Beyond the initial set of tools, Atlassian has integrated more specialized skills into their internal workflow. These include skills for identifying sensitive or "interesting" files that warrant closer inspection, identifying risky code patterns specific to the company’s internal libraries, and even automating the generation of Jira tickets for discovered vulnerabilities. By codifying procedural knowledge and team-specific context into these skills, the security team ensures that the AI agent acts as a highly capable pentesting assistant.

A critical consideration in the development of these AI agents is the distinction between using "Skills" and building integrations via the Model Context Protocol (MCP). The MCP is a structured framework that allows agents to interact with external tools and platforms, such as Jira or Confluence. While MCP is powerful for managing complex interactions and secrets, the Atlassian team argues that it is often "overkill" for simple command-line interface (CLI) tools. For tools like grep, semgrep, or cloc, the agent can reliably reason with Markdown-based instructions to execute the tool and interpret its results without the overhead of a full MCP server.
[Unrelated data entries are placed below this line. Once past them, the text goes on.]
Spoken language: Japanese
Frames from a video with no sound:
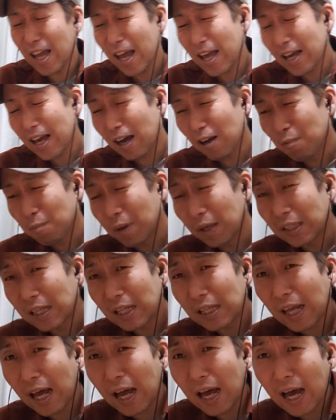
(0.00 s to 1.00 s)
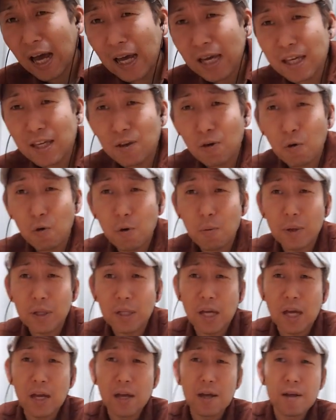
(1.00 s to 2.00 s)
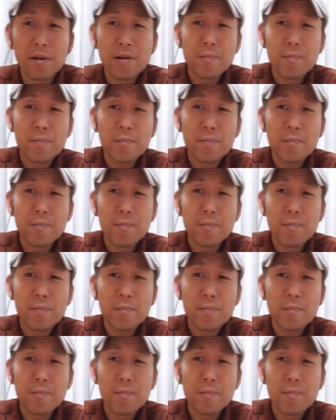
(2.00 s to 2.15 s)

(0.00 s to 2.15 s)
大学また高いよこれまた。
However, Atlassian still utilizes MCP in scenarios where LLM reasoning might be compromised by "hallucinations" or where high-stakes data management is required. This includes instances where the tool output is too large for the LLM’s context window, where complex state management is necessary across multiple steps, or when interacting with external APIs that require secure credential handling. The team notes that the choice between Skills and MCP is a fluid decision, as the field of agentic AI is rapidly evolving.
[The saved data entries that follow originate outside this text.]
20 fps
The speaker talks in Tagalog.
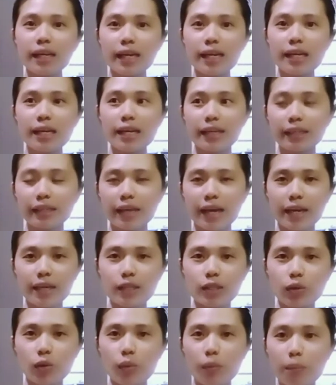dahilan
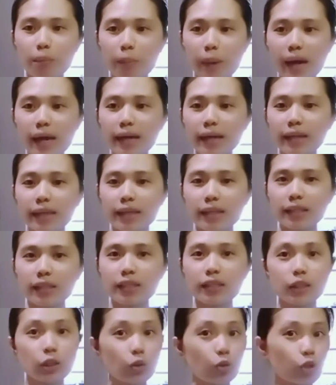guys kung bakit
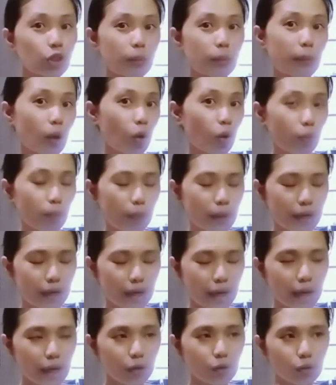hindi ko siya ma-open
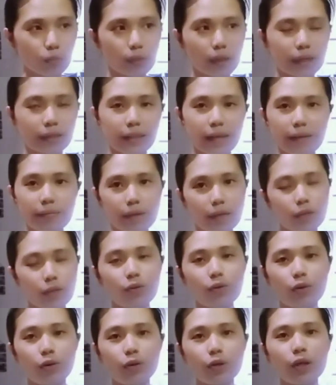na nung mga time na
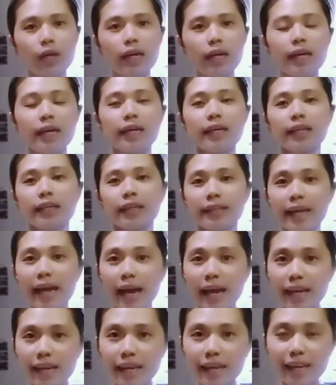yon
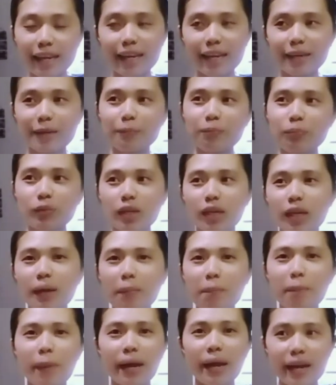dahil
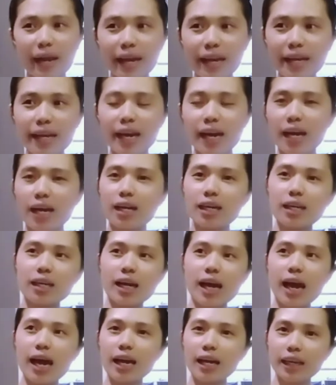Panay ang
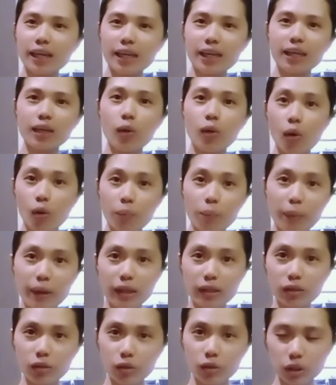aking
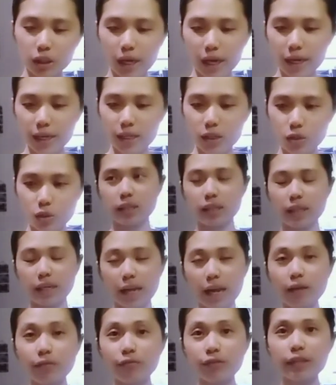open doon guys. And
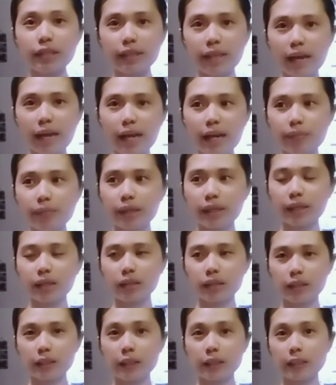every time na
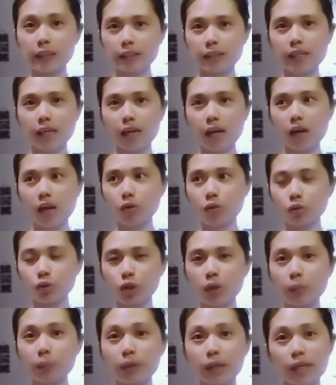nagtatransact ako,
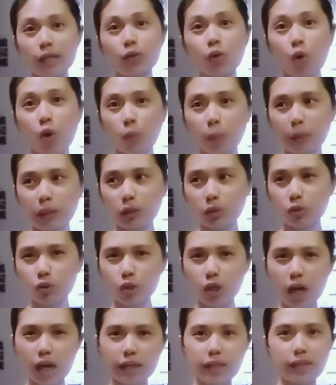syempre ino-open ko
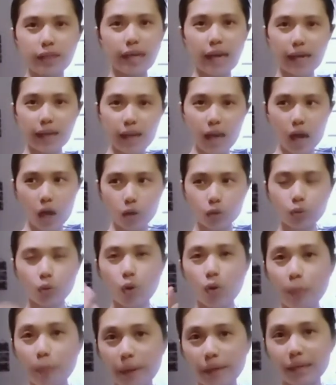siya din. Log out,
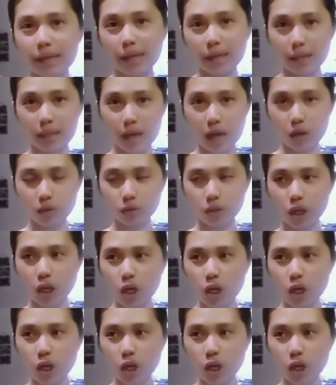open, log out.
The implementation of Rovo Dev Skills represents a broader trend in the cybersecurity industry toward "AI-augmented" security. By automating the repetitive and data-heavy portions of the penetration testing process, Atlassian aims to increase its security coverage and find vulnerabilities faster than traditional manual methods would allow. The goal is not to replace the human element of security testing but to empower researchers to cut through the noise and focus on the most critical threats.
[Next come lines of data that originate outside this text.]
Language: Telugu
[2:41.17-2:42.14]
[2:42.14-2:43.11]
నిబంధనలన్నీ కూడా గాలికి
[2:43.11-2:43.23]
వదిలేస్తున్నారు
Ultimately, the Atlassian Security Testing team views Rovo Dev Skills as a way to "supercharge" the security workflow. By providing agents with access to procedural knowledge and company-specific context, they are creating a more resilient and efficient security posture. As these tools continue to mature, the team expects to expand the library of available skills, further integrating AI into the lifecycle of secure software development. The resources and orchestrator prompts developed by Giuliana and Sam have been made available via GitHub, encouraging the wider security community to explore and adopt agentic AI workflows in their own testing environments.